Maral…
Uzun
süredir, Hazal Kaya’nın yeni dizisi ile ilgili haberler çıkmakta ve açıkçası
merakla beklenmekteydi..Ne yalan söyleyeyim, beni bilenler bilir, öyle hiçbir
oyuncunun hayranı ya da fanı falan değilimdir, kimsenin şahsına da herhangi bir
lafım olmaz, ama oyunculuk dedin mi konuşurum, kimse de beni tutamaz,
beğendiysem alkışlarım, beğenmediysem de bunu açıkça yazarım..
Maral, bir
aşk hikâyesi olacak besbelli. Kahramanları da Maral karakteri ile Hazal Kaya ve
Sarp karakteri ile Aras Bulut İynemli..Öncelikle Hazal Kaya’dan
başlayayım..Saçının şeklinin değişmesi dışında ben Hazal Kaya oyunculuğunda
hiçbir değişiklik göremedim ne yazık ki. Adını Feriha Koydum dizisinde ne ise,
şimdi de aynısı. Biraz daha güler yüzlü o kadar. Ama bakışından tutun,
sesindeki vurguya kadar her şey aynı. Karaktere ekstra bir oyunculuk katmamış
ne yazık ki. Dolayısıyla Maral karakteri aslında izlediklerimizden farklı bir
karakter olmasına rağmen, sıradan bir oyunculuk gösteren Hazal Kaya sebebiyle
beni pek heyecanlandırmadı.
Aras Bulut
İynemli ise şahane..Bakın, sırf onun için izlenir bu dizi.
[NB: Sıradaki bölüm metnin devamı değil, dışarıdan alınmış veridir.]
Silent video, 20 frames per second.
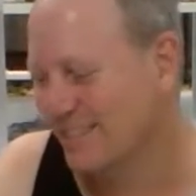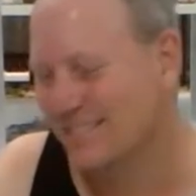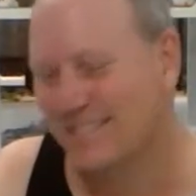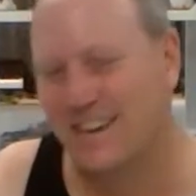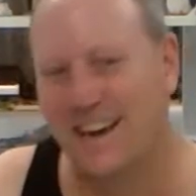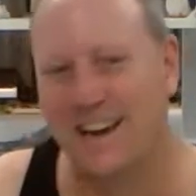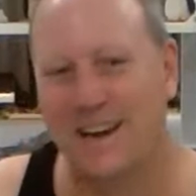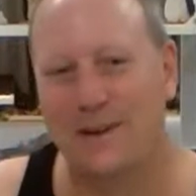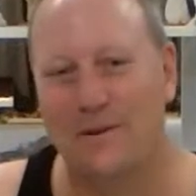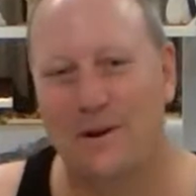
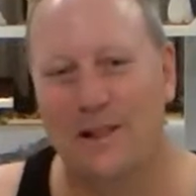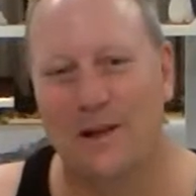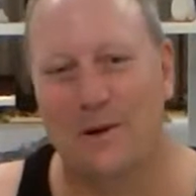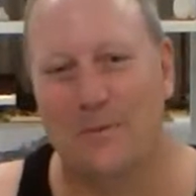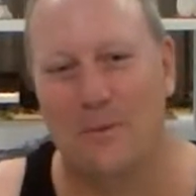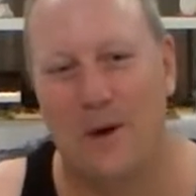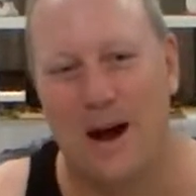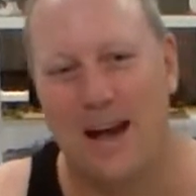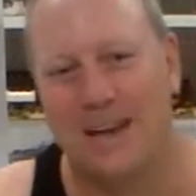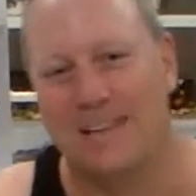tell you what,
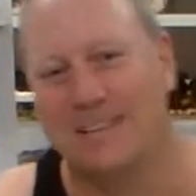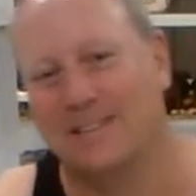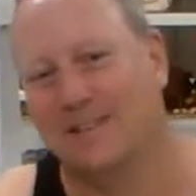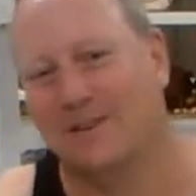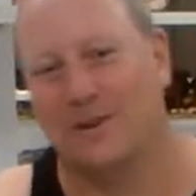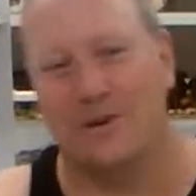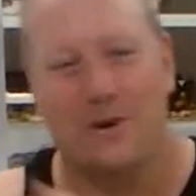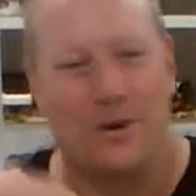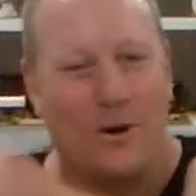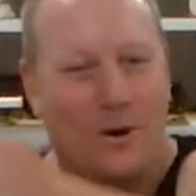I waited
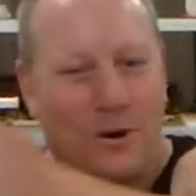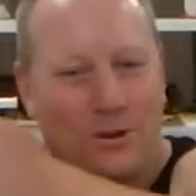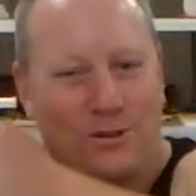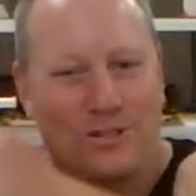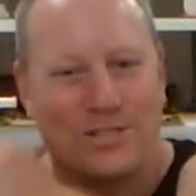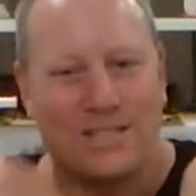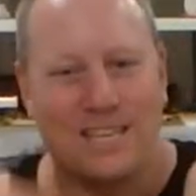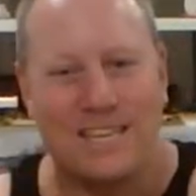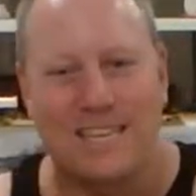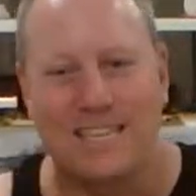all
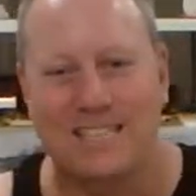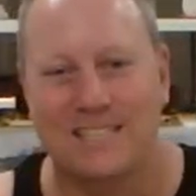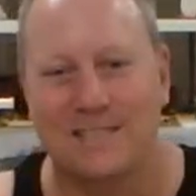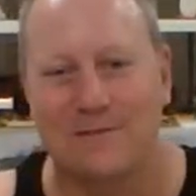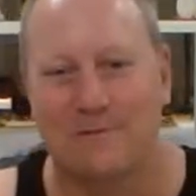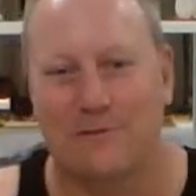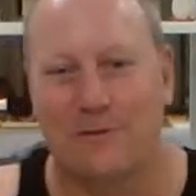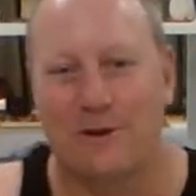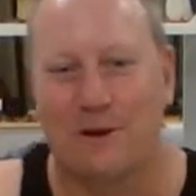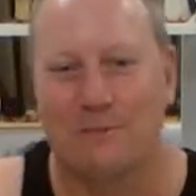
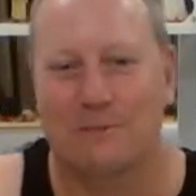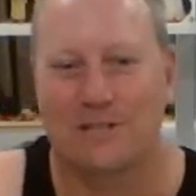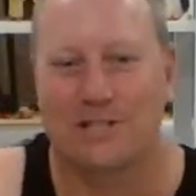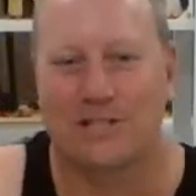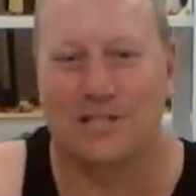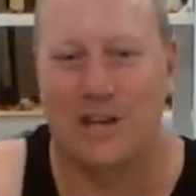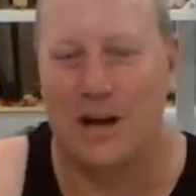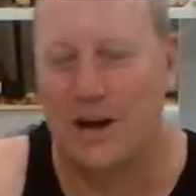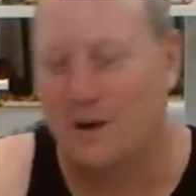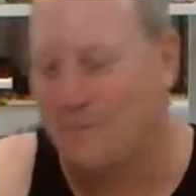season for him to
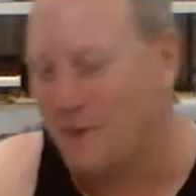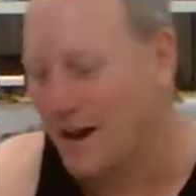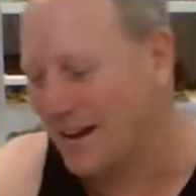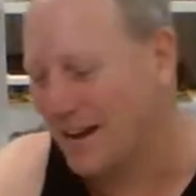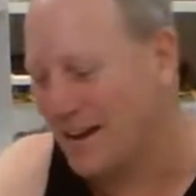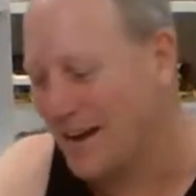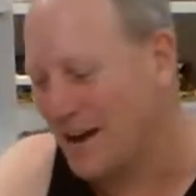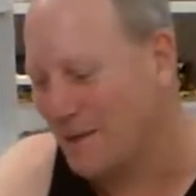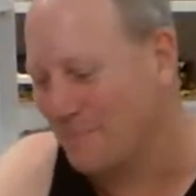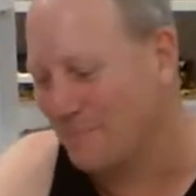show
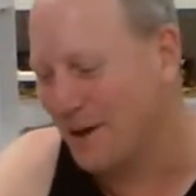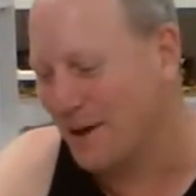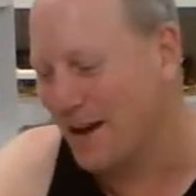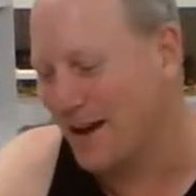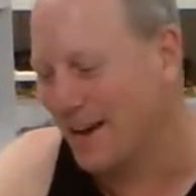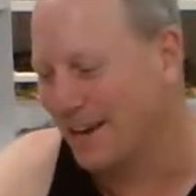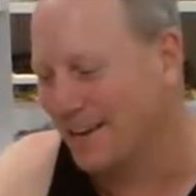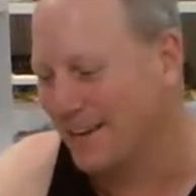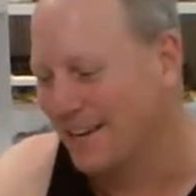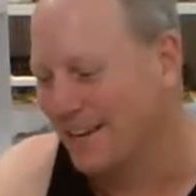back up,
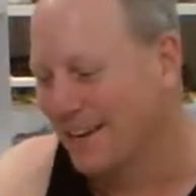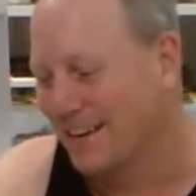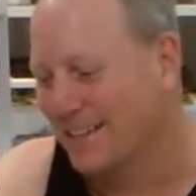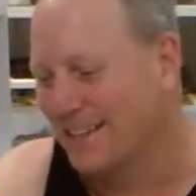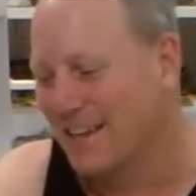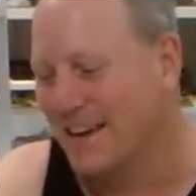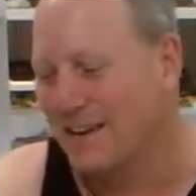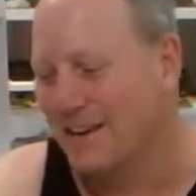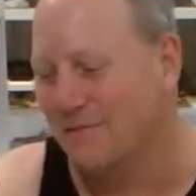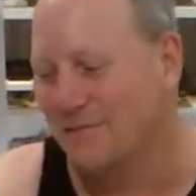eh?
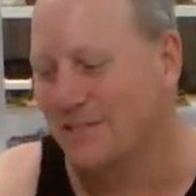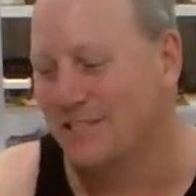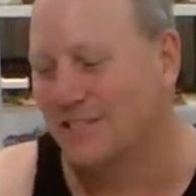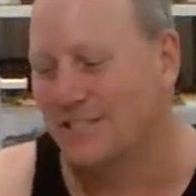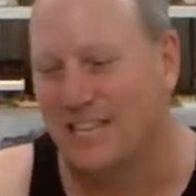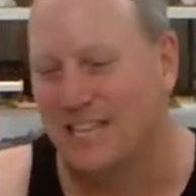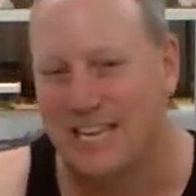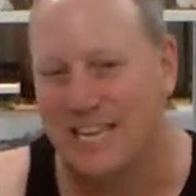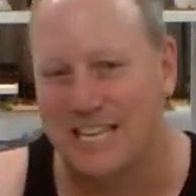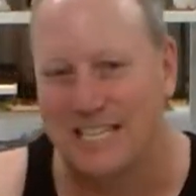They even
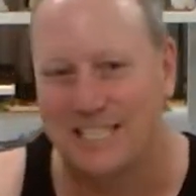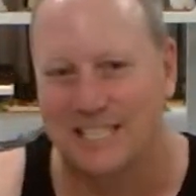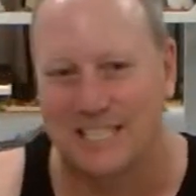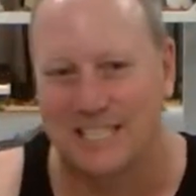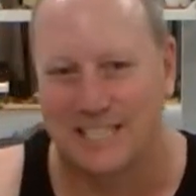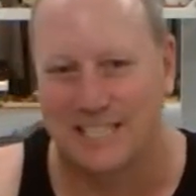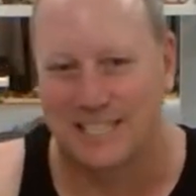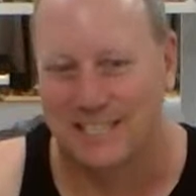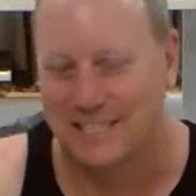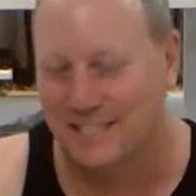teased
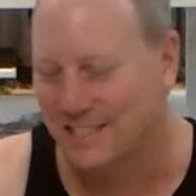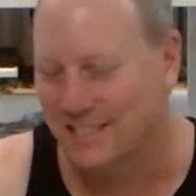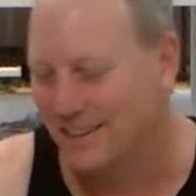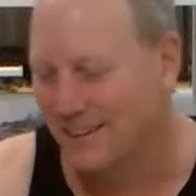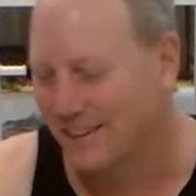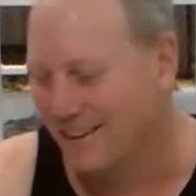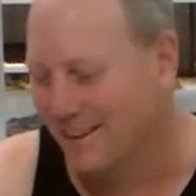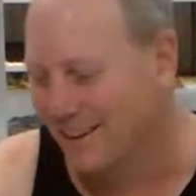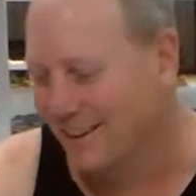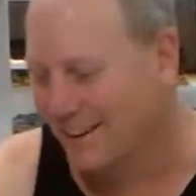us.
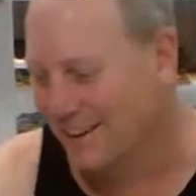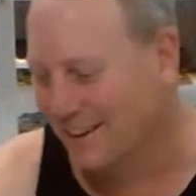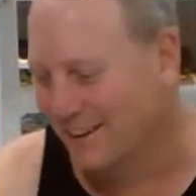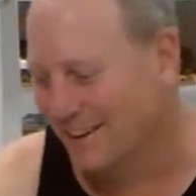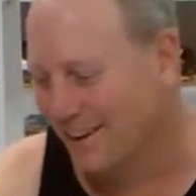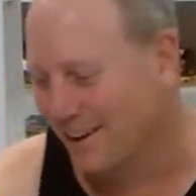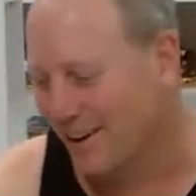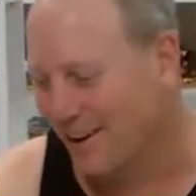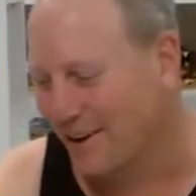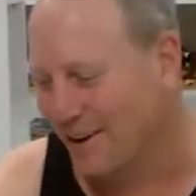
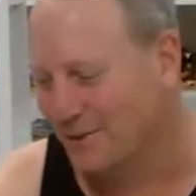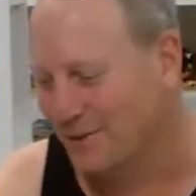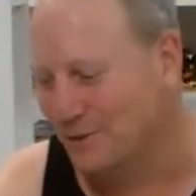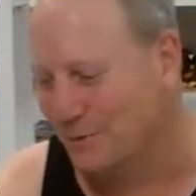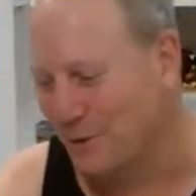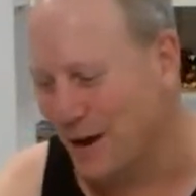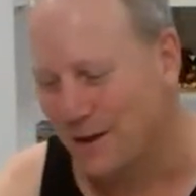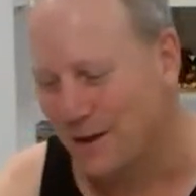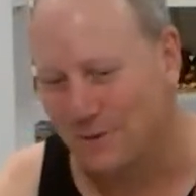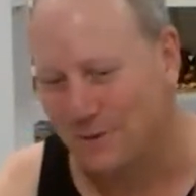I was
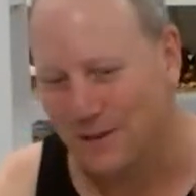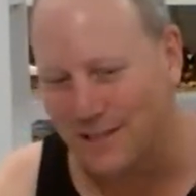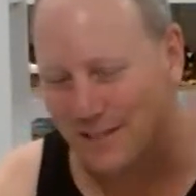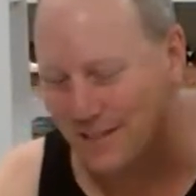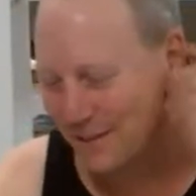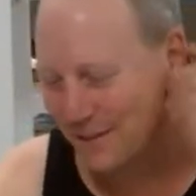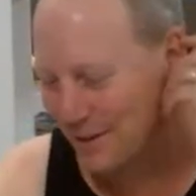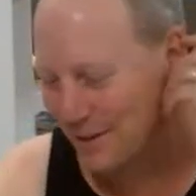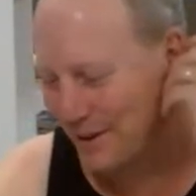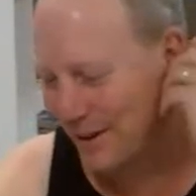waiting
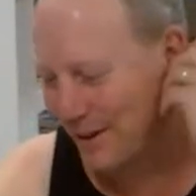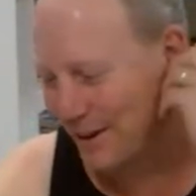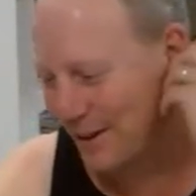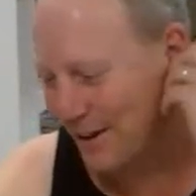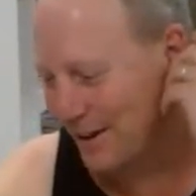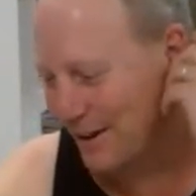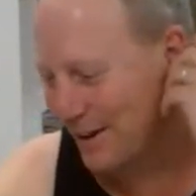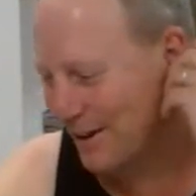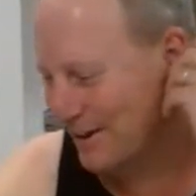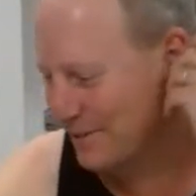
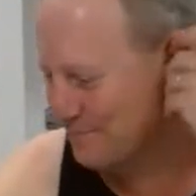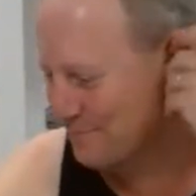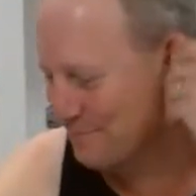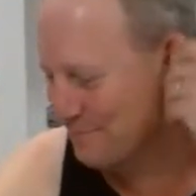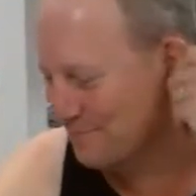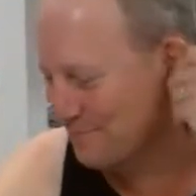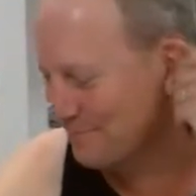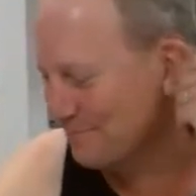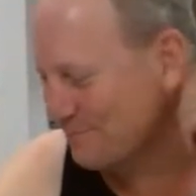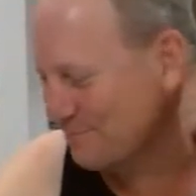
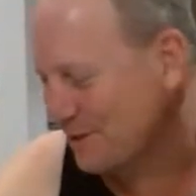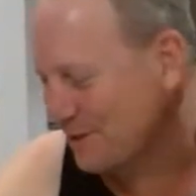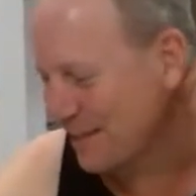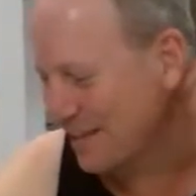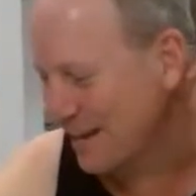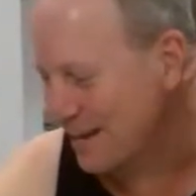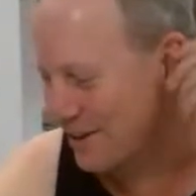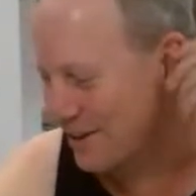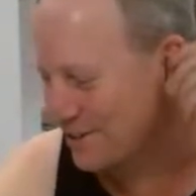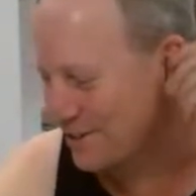when
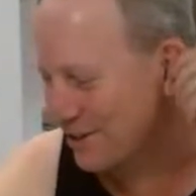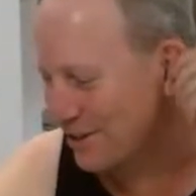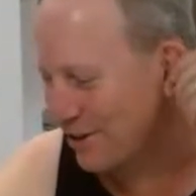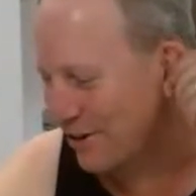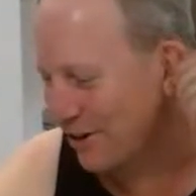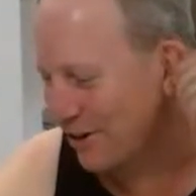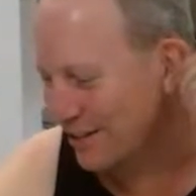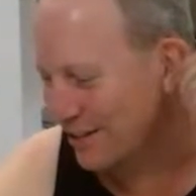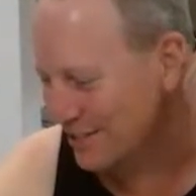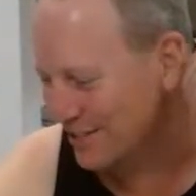they got to
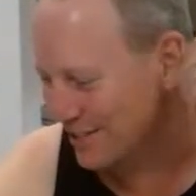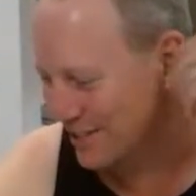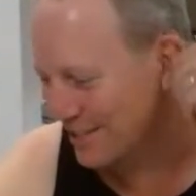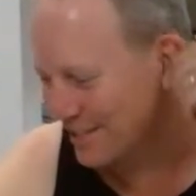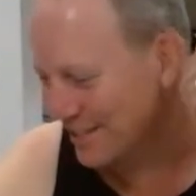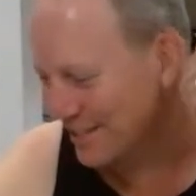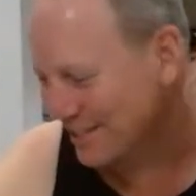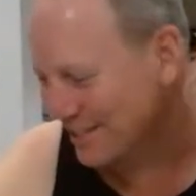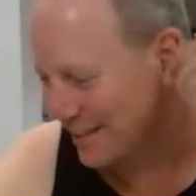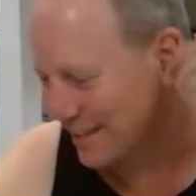
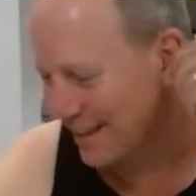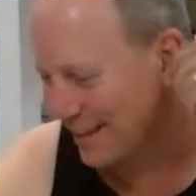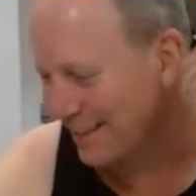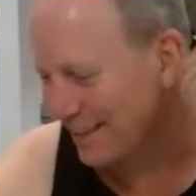Iceland and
Maral’ın çalıştığı
pastahanenin çikolata şefi olan Sarp kardeşimiz, Biskolata erkeklerini bile
gölgede bırakacak bir cazibeye sahip. Serseri, ukala ve ilk bölümün sonunda
anlaşıldığı üzere biraz karanlık bir karakter. Hani gündüzleri melek, geceleri
şeytan olan tiplerden olsa gerek..Ama sevgili Aras öylesine başarılıydı ki,
böyle bayıla bayıla izledim ne yalan söyleyeyim..
Dizilerimizin
olmazsa olmaz karakteri zengin, hırslı kötü kadın karakterinde Ceyda Düvenci
elbette ki şahane iş çıkarmış. İyi kalpli kadın rollerinden, entrikacı kötü
üvey anne karakterine jet hızıyla geçiş yapıp, cuk diye oturan Ceyda Düvenci,
Deniz karakteriyle, Maral kızımızın başına epey iş açacak gibi görünmekte. Eşi
Halis karakterinde ise Reha Özcan’ı görünce içim ferahladı. Acımasız
karakterlerin bir numaralı oyuncularından olan sevgili usta, kötülükte eşi
Deniz’den geri kalmayan Halis beyimizi keyifli hale getirecek bir unsur
elbette.
Her
şeyden önce, mağazada çalışan garson kızın, bir gecede koskoca mağazaya
yönetici olması saçmalığını söylemeden edemem..Kurgu bile olsa, ben izlerken
kendimi bir parça saf yerine konmuş hissediyorum. Nerede görülmüş, koskoca
mağazanın başına, her bölümden haberi var diye garson kızı yönetici yapmak, tüm
yetkilerini devir etmek. Maral kızımızın maşallahı var gerçi, mağazada iki adım
yerde akşama kadar nefes almadan koşturduğu halde, koskoca bilmem kaç katlı
mağazanın her biriminin detayından haberi var. Nasıl olduysa artık orasını
anlayamadık. Hikâyenin ilk bölüm olması itibariyle çok eksik tarafı olduğu
kesin, ilerleyen bölümlerde bu eksikler tamamlanır diye tahmin ediyorum.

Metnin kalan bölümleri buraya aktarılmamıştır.